En esa época, por el contrario, un guerrero sabía a quién se enfrentaba, y
había un respeto especial por los cuerpos caídos en la batalla, por preservar el
alma de los difuntos. Los héroes tenían una especie de valor personal (areté),
una virtud que pretendía alcanzar todo guerrero, lo que distinguía a un noble
del que no lo era, y que se alcanzaba mediante la hazaña victoriosa y la
nobleza de espíritu. Por lo tanto, el héroe que no respetaba estas leyes
morales, como la de respetar el cuerpo del difunto, carecía de areté. Esto no
quiere decir que los héroes no pudieran llorar, sino todo lo contrario. Honrar y
lamentarse por las personas queridas formaba parte de esa nobleza de espíritu
que queda bien clara en las obras de Homero.

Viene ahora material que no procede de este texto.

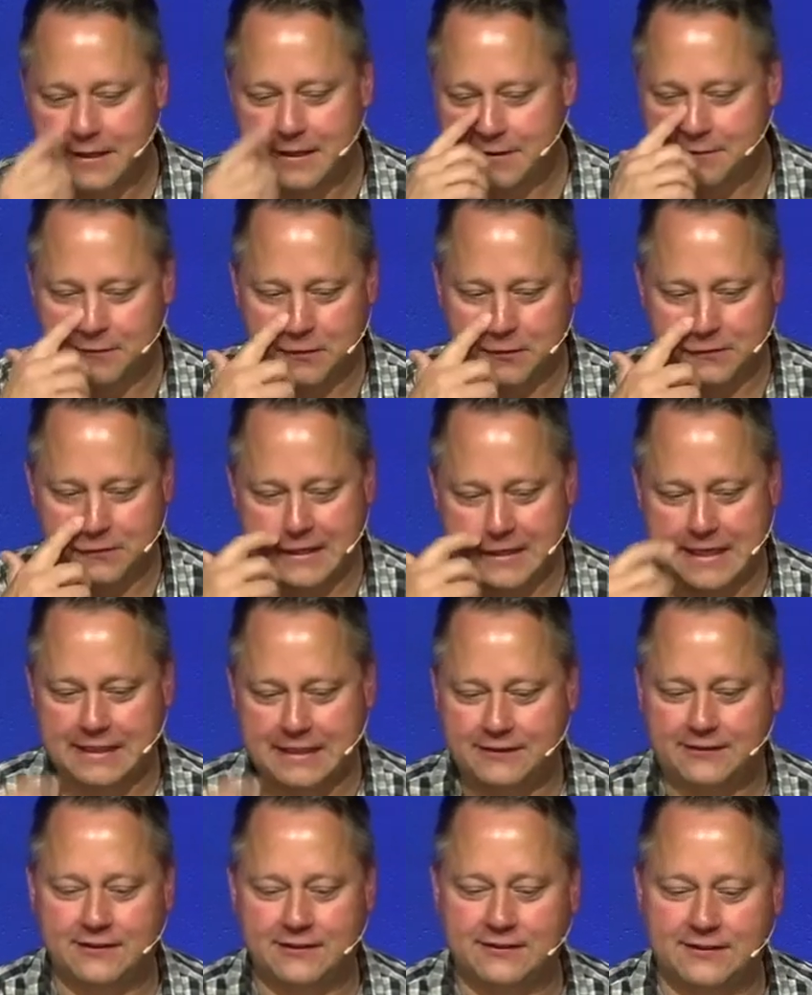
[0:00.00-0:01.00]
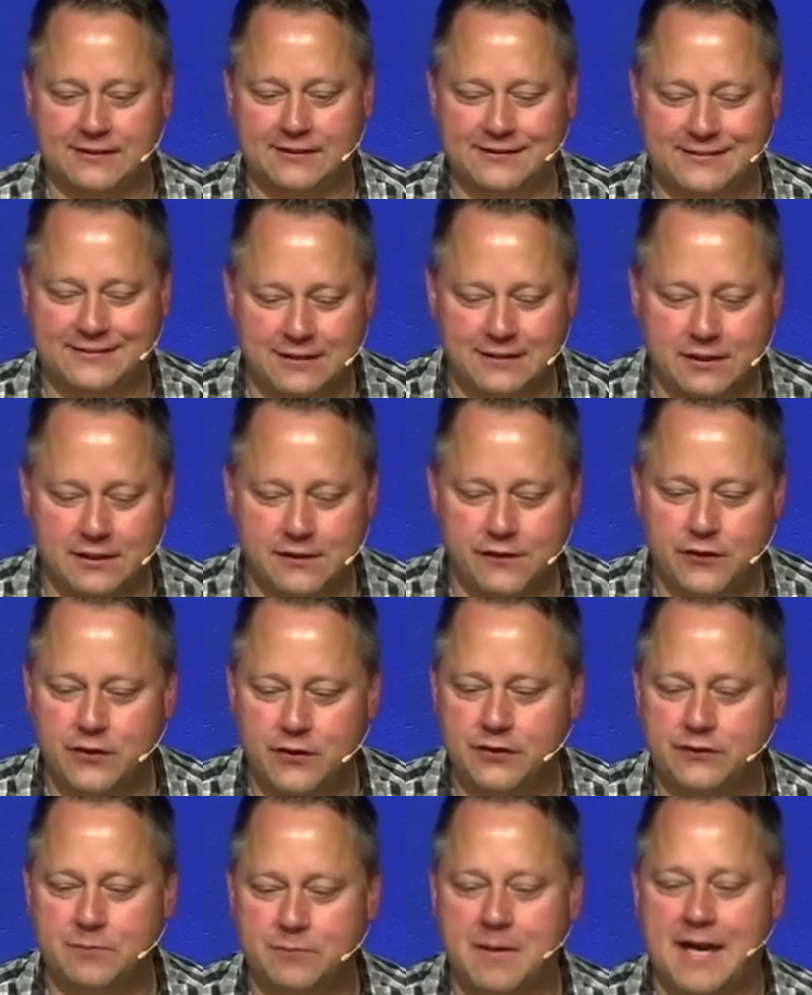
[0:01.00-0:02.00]
In verse 8, he says, The silver
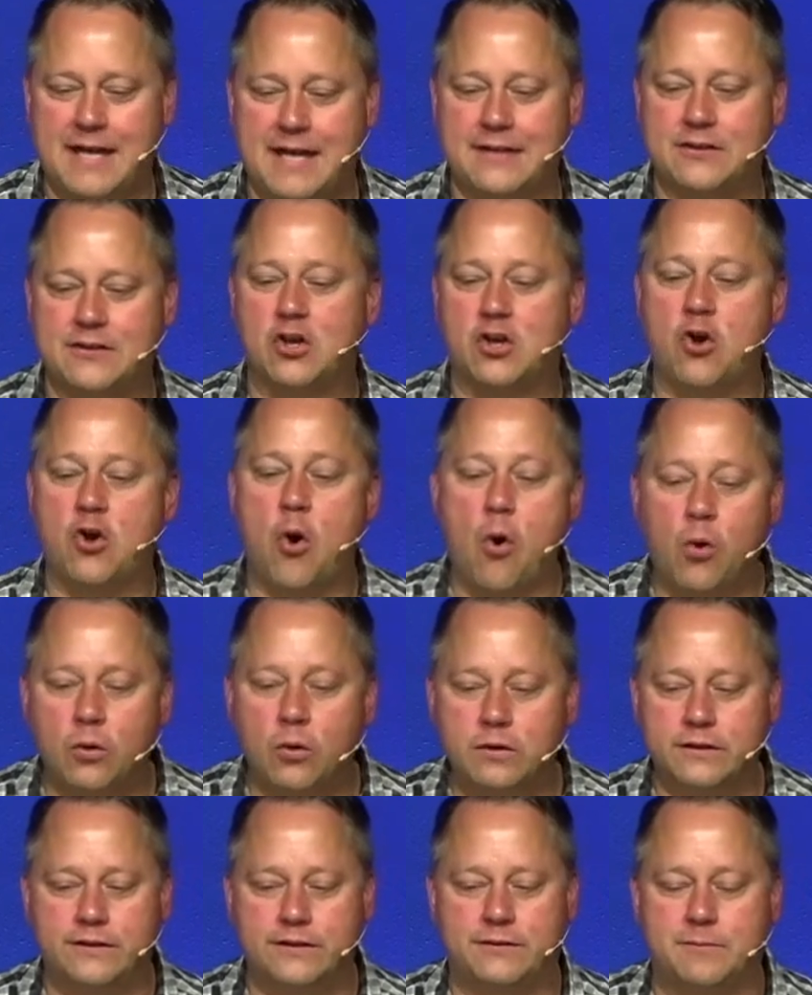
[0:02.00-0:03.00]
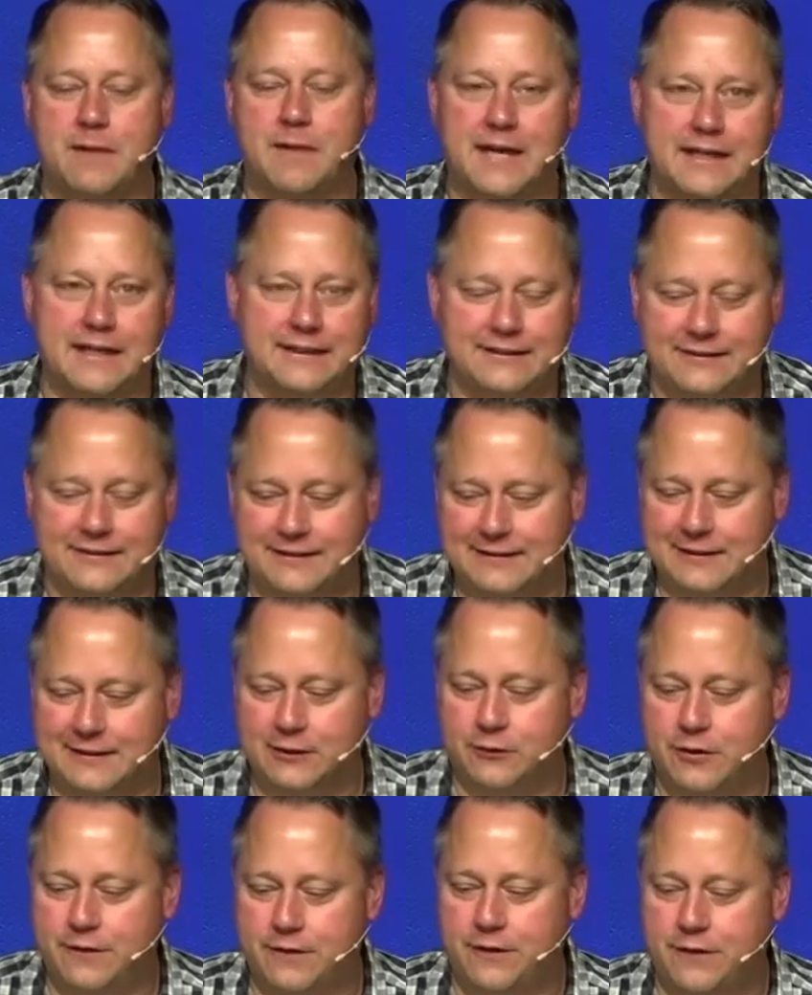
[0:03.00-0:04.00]
is mine, the gold is mine, says the
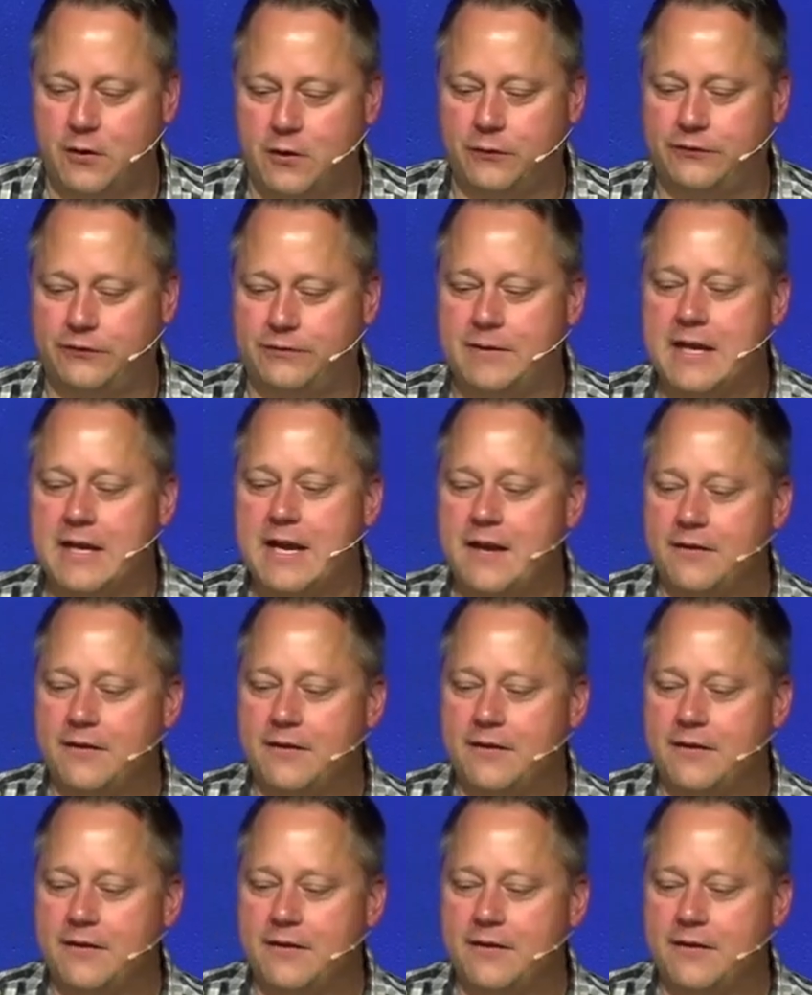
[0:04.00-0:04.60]
Lord of hosts.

También podemos encontrar en el texto la concepción que tenían los griegos


de la sociedad y de la relación entre las personas, como también el modelo
ideal de héroe. Los hombres podían llorar, y no por eso eran menos valientes o
guerreros, pero no asustarse, pues entonces se les podía llamar cobardes. En
nuestra cultura, por el contrario, está reprimida la expresión de las emociones,
y especialmente en los hombres.

Tampoco estaban mal vistas las relaciones entre personas del mismo sexo, y
así Aquiles lloraba por Patroclo, como Andrómaca, la esposa de Héctor, por su
marido muerto en combate.

Si nos centramos más en la forma en sí del texto, se refleja en él el lenguaje


solemne y majestuoso que empleaba Homero para narrar las hazañas de estos
héroes, que se hace evidente con recursos retóricos como las comparaciones
“Como quedan atónitos los que, hallándose en la casa de un rico, ven llegar a
un hombre que, poseído de la cruel Ate, mató en su patria a otro varón y ha
emigrado a país extraño; de igual manera se asombró Aquiles al ver al
deiforme Príamo” o la conocida dicción formular, mediante la cual se añade una
información complementaria a los nombres propios o a algunos sustantivos
recurrentes, “Héctor, matador de hombres”, “Pélida Aquiles, el de los pies
ligeros” o “Aladas Palabras”.

Para valorar el texto, sería necesario hablar de la intensidad de la situación, de


la entereza con la que Príamo afronta la situación, asumiendo ir a ver al
causante de la muerte de sus muchos hijos, para besarle las manos y
suplicarle humildemente que le devuelva el cuerpo de su último hijo muerto, sin
ningún tipo de sentimiento vengativo o rencoroso, pensando sólo en el afecto
por su hijo y por su familia. Aquí se refleja la caballerosidad, el respeto y la
dignidad que caracterizaba la relación entre los guerreros, que he mencionado
anteriormente. Es increíble cómo intenta conmoverlo y cómo los dos lloran
juntos sus respectivas pérdidas. Es evidente que cuando Aquiles mata a
Héctor, lo único que quiere es vengar la muerte de su amado Patroclo, pero,
finalmente, acaba recapacitando, no arrepintiéndose de lo hecho, pero al
menos sí compadeciendo a Príamo y compartiendo su dolor. Hay dos frases
que debo resaltar por la de sentimientos que conllevan, por la sensación que
dan al leerlas, al percibir el amor de un padre por su hijo, y la rabia de la
humillación ante el que lo ha asesinado:
“El gran Príamo entró sin ser visto, se acercó a Aquiles, le abrazó las rodillas y
besó aquellas manos terribles, homicidas, que habían dado muerte a tantos
hijos suyos.”

“Respeta a los dioses, Aquiles, y apiádate de mí, acordándote de tu padre; que


yo soy todavía más digno de piedad, puesto que me atreví a lo que ningún otro
mortal de la tierra: a llevar a mi boca la mano del hombre matador de mis hijos.”

Y finalmente, me llama la atención cómo Aquiles, pudiendo aprovechar la


ocasión para terminar de una vez por todas con el legendario rey de Troya, se
apiada de él y lo compadece, olvidando sus respectivos cargos, recordando
sólo que eran personas, la una igual a la otra.